Second case of UK strain of coronavirus found in Alaska
State says the January case was related to out-of-state travel
ANCHORAGE, Alaska (KTUU) - The state has detected a second case of the B.1.1.7 variant of the novel coronavirus, it announced on Monday during a media briefing. The strain of the virus is commonly known as the U.K. variant, due to where it was first widely reported.
The more easily transmissible strain of the novel coronavirus was first identified in Alaska in late January. State officials have said the person who tested positive for the strain of the virus had traveled to a state with known cases of it in December. On their return to Alaska, the person began noticing symptoms of COVID-19 and was tested and quarantined.
The newly discovered case has a similar narrative. State officials said Monday in a media availability that the test was performed in January and the person had traveled to a state with known cases of the more transmissible variant. The person was first tested at the airport, said Infectious Disease program manager Louisa Castrodale. However, Castrodale said, the traveler’s airport test was not the positive test submitted to the state’s public health lab for genetic sequencing, as not all positive COVID-19 tests are sequenced at this time.

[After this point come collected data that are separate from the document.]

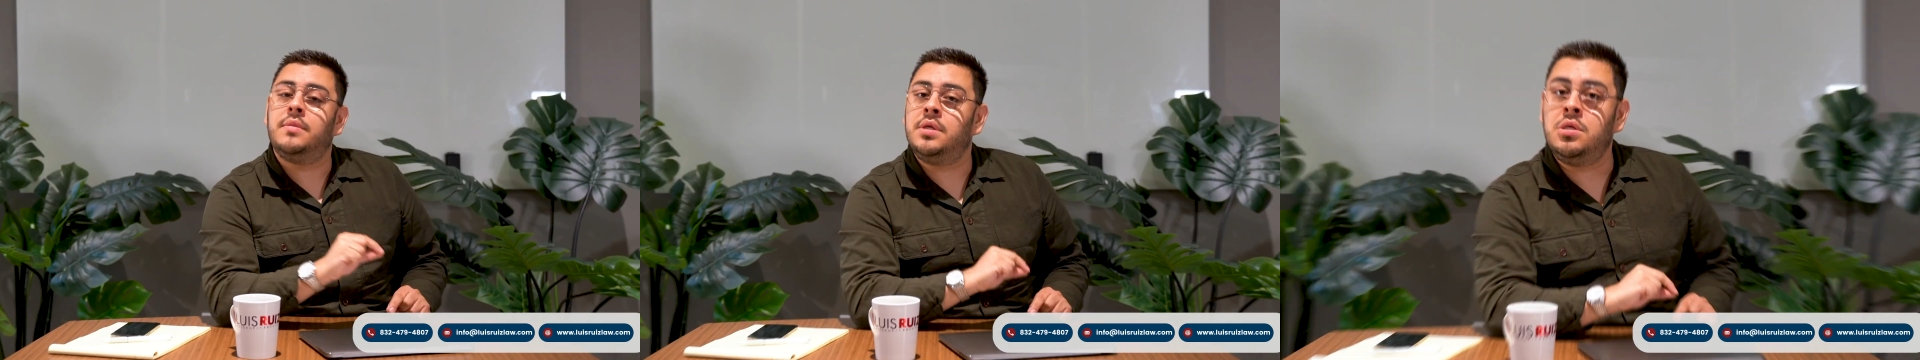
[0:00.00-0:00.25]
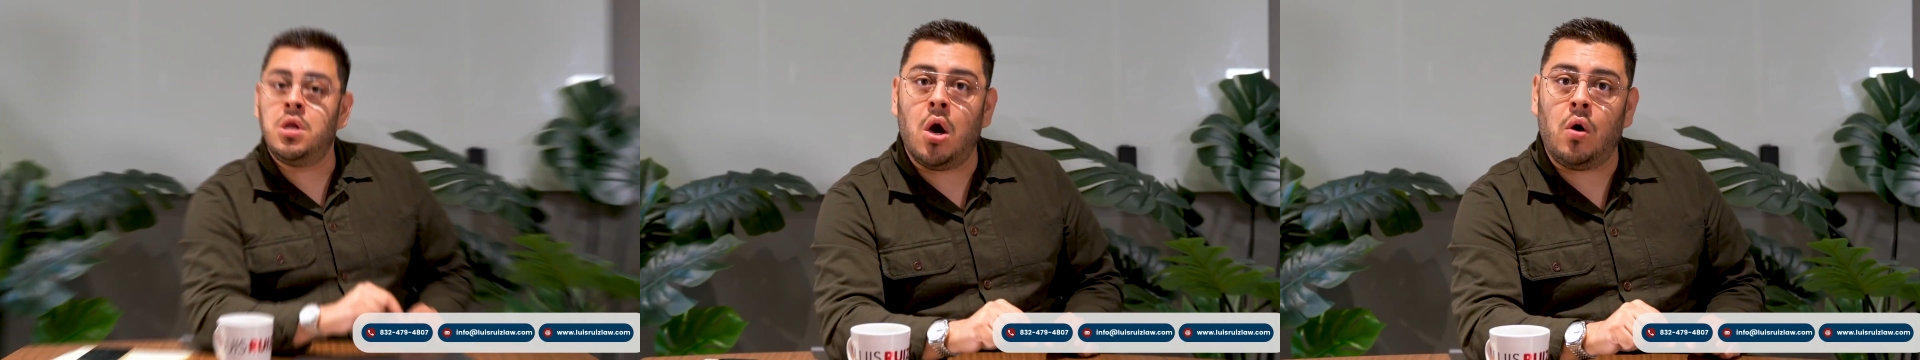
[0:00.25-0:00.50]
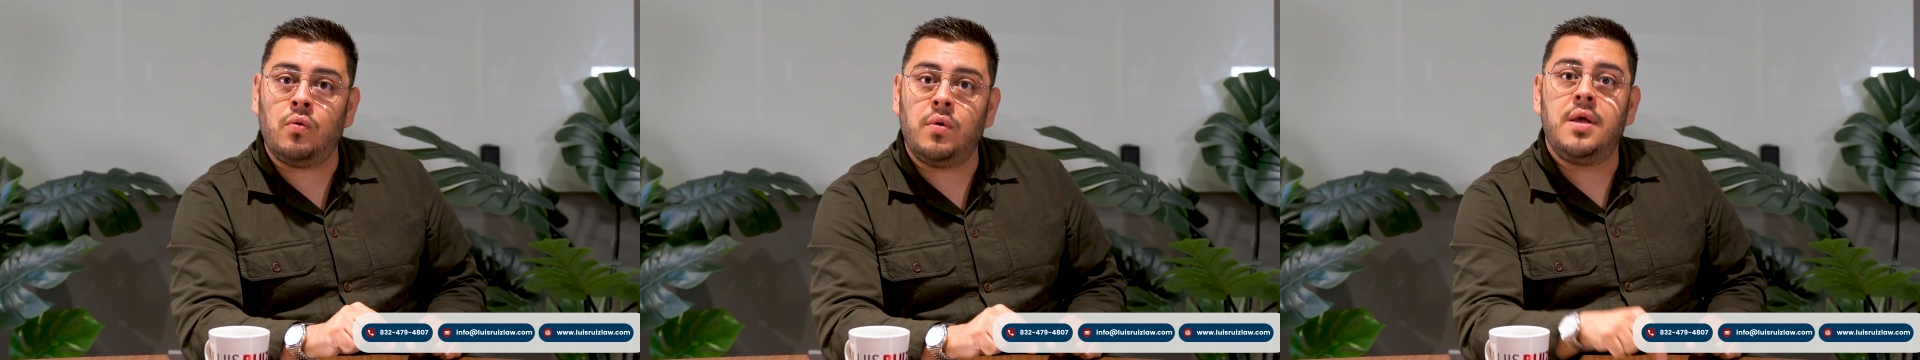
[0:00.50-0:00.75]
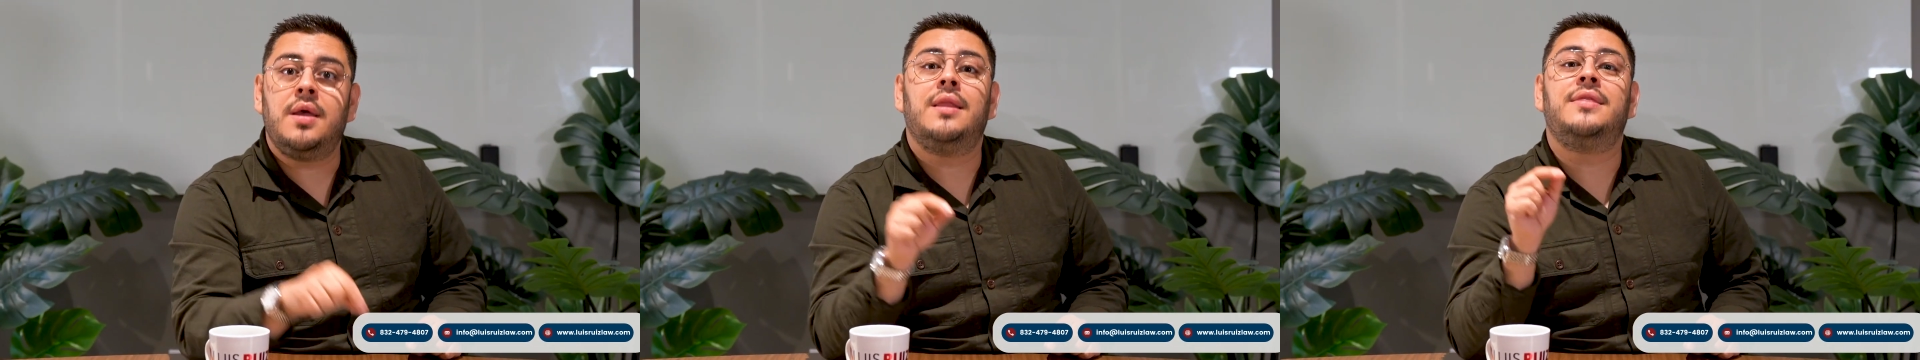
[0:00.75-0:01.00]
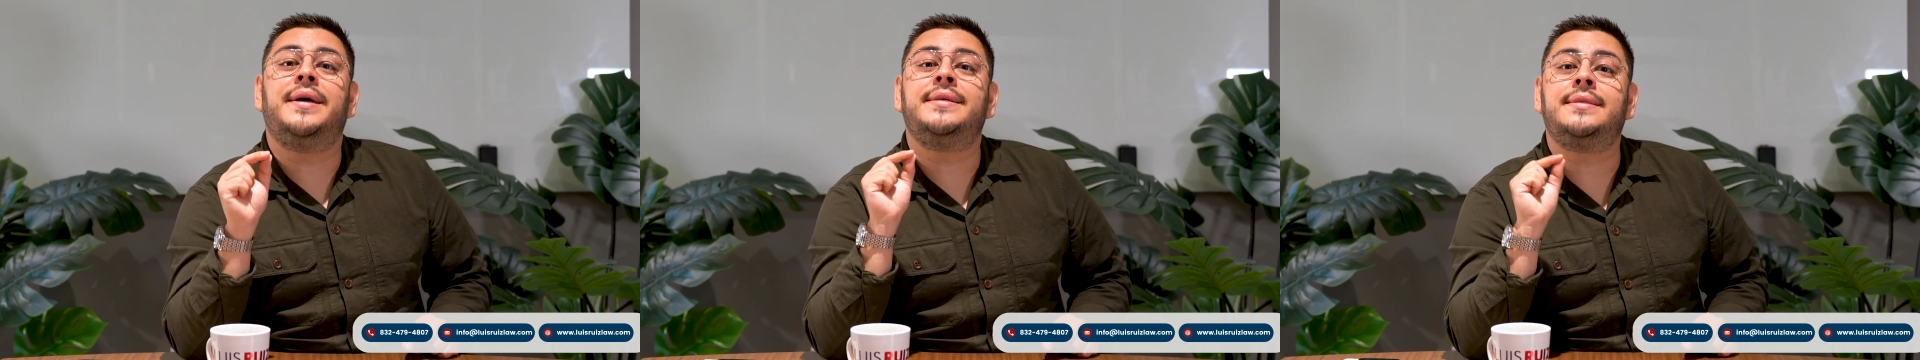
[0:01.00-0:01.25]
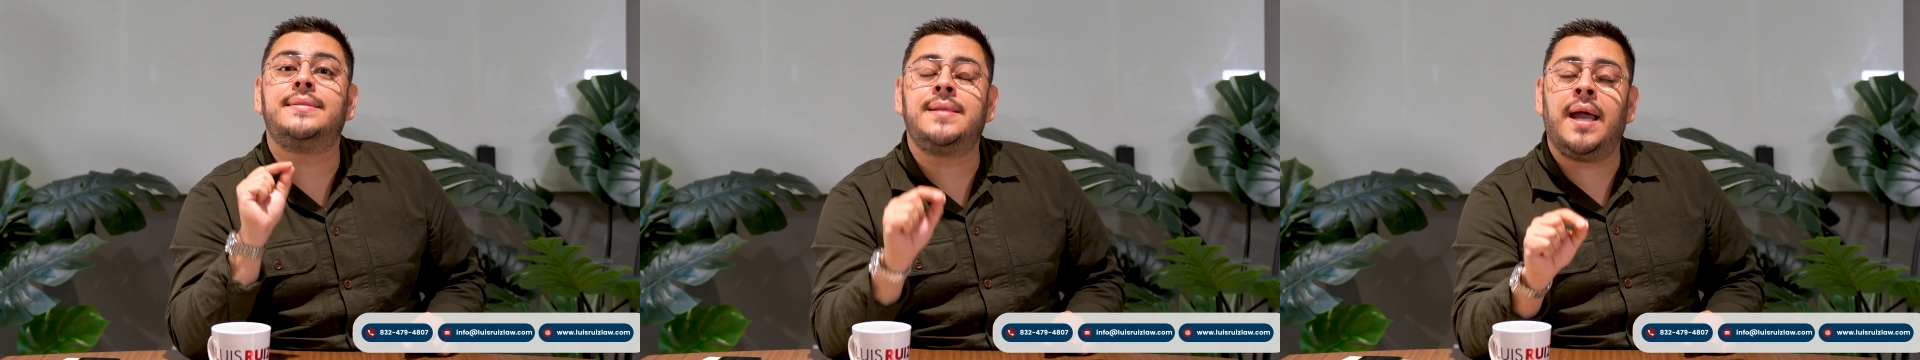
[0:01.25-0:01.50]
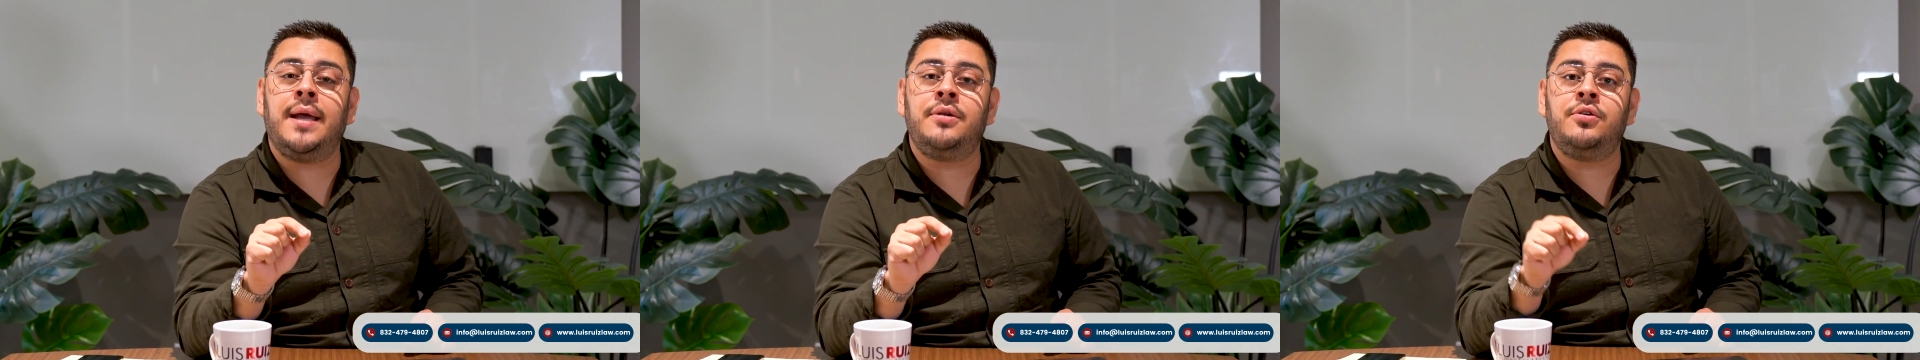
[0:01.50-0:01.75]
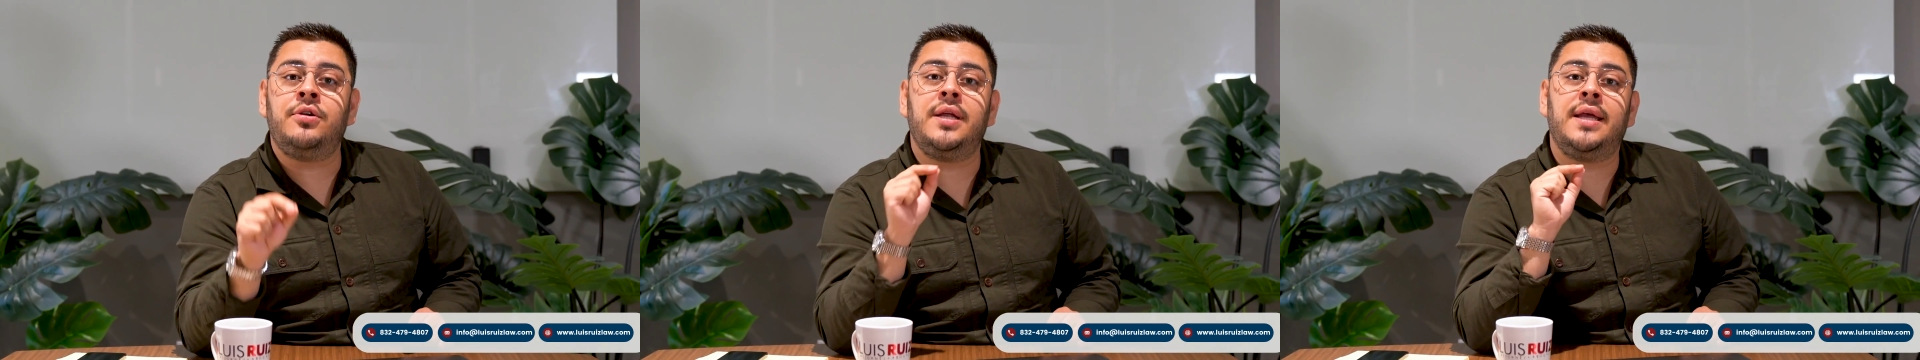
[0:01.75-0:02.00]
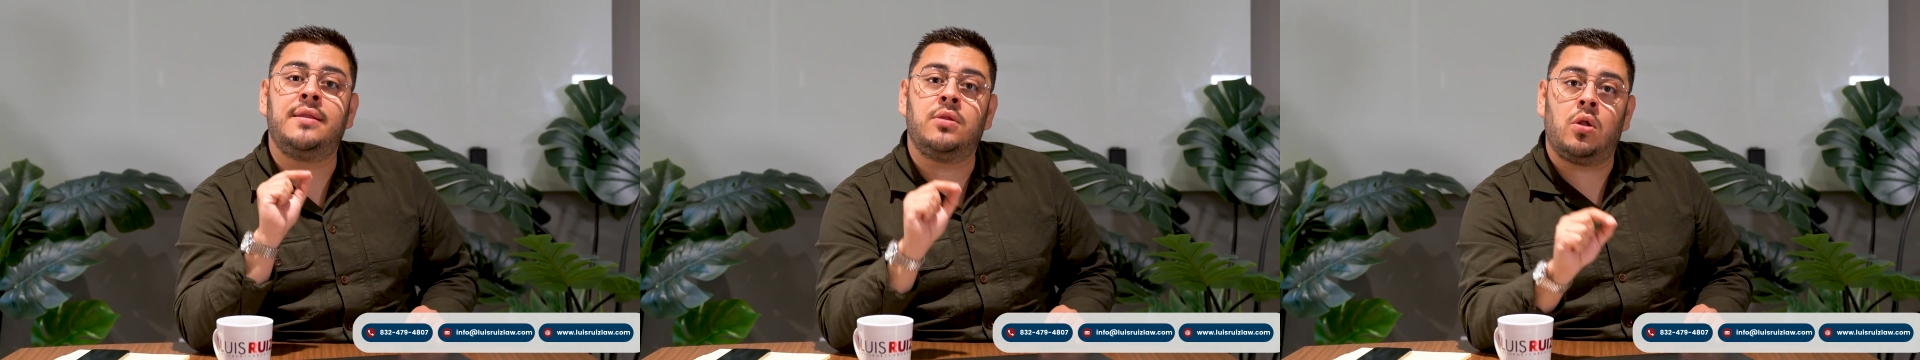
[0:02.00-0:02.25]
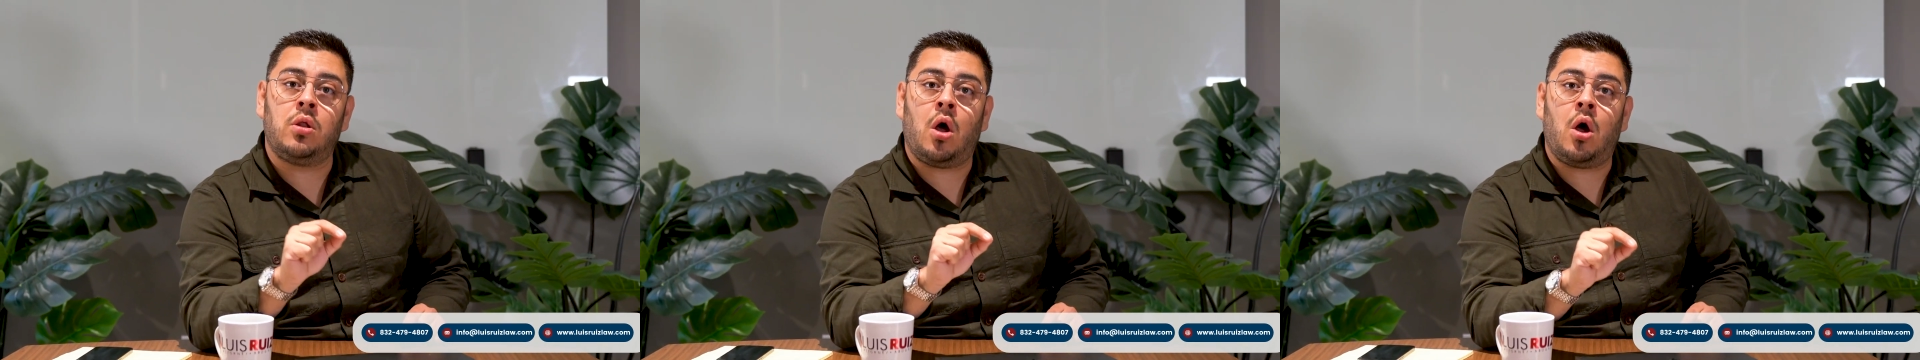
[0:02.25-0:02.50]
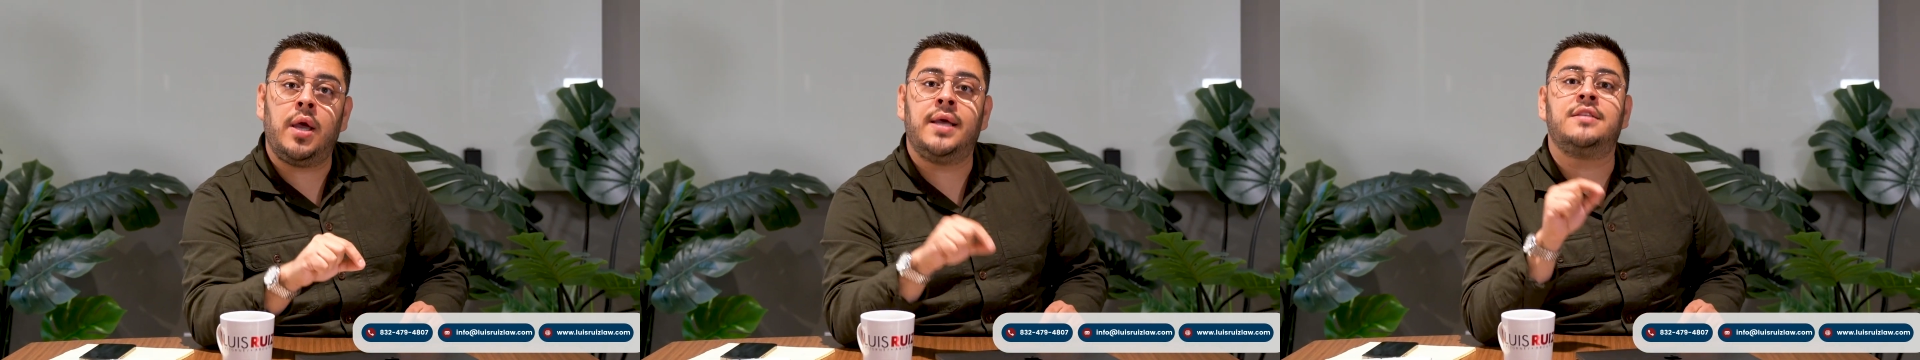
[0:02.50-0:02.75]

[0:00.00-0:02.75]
No, the standard in the law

Jayme Parker, who manages the state public health laboratories, says of the 1,000-1,500 weekly positive COVID-19 tests in the state each week, the public health lab aims to genetically sequence 200-300.
Dr. Anne Zink, Alaska’s Chief Medical Officer, said Alaskans can and should still be tested as they return from out-of-state travel.
“Travel is a way for these variants to be introduced very quickly into a region,” Zink said.
Even though the state’s disaster declaration has expired, Zink said travelers can still access free testing at the airport, and it’s highly encouraged, even though it is no longer required by the State of Alaska.